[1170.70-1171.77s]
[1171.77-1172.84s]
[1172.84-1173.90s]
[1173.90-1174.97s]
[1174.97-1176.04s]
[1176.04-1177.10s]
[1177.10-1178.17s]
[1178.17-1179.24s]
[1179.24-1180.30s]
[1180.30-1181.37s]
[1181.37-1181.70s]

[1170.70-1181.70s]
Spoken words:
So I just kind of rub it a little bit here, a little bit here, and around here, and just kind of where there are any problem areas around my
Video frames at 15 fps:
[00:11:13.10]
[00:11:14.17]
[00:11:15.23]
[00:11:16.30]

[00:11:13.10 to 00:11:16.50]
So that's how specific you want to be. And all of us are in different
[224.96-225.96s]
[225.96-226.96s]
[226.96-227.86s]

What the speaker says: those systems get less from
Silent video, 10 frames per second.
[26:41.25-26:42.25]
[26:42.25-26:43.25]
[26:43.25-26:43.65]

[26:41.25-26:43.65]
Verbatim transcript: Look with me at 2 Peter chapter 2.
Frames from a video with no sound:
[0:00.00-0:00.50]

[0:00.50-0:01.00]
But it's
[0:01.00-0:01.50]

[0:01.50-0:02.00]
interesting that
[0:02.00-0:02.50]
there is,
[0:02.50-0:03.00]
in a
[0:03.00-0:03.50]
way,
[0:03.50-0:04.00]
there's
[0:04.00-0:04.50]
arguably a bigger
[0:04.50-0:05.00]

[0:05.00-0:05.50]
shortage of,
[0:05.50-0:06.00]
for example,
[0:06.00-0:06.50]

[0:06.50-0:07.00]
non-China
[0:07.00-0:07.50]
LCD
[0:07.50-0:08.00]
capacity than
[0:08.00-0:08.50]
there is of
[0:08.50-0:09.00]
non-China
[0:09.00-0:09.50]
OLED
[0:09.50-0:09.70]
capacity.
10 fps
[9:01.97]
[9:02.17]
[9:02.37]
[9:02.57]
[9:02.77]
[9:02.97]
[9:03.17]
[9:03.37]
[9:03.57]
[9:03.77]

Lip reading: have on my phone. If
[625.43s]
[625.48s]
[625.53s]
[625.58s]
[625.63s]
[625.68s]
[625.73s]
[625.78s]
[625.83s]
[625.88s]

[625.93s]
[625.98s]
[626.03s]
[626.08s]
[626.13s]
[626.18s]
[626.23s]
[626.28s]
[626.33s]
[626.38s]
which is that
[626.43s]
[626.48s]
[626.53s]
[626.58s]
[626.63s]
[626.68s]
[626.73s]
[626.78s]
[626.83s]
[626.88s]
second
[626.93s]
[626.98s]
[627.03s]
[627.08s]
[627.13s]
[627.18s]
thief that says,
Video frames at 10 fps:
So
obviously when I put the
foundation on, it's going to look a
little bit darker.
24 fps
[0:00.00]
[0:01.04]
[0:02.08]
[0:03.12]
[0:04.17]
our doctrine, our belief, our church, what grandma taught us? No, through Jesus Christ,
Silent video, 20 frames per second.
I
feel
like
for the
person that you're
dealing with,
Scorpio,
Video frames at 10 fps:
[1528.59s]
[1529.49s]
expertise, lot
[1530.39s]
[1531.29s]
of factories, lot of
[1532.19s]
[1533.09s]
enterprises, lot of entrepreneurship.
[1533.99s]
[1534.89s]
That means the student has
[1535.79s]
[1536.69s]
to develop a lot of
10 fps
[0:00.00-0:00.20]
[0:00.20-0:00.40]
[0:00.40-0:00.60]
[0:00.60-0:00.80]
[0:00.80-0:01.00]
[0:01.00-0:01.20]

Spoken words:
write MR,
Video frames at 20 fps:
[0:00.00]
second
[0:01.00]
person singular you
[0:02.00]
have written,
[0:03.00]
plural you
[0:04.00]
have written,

= = =

=== WHAT IS REQUIRED ===
Copy out exactly the lines that run from the one holding "[0:00.00-0:00.20]" through the end of the data above.

=== FINISHED TASK ===
[0:00.00-0:00.20]
[0:00.20-0:00.40]
[0:00.40-0:00.60]
[0:00.60-0:00.80]
[0:00.80-0:01.00]
[0:01.00-0:01.20]

Spoken words:
write MR,
Video frames at 20 fps:
[0:00.00]
second
[0:01.00]
person singular you
[0:02.00]
have written,
[0:03.00]
plural you
[0:04.00]
have written,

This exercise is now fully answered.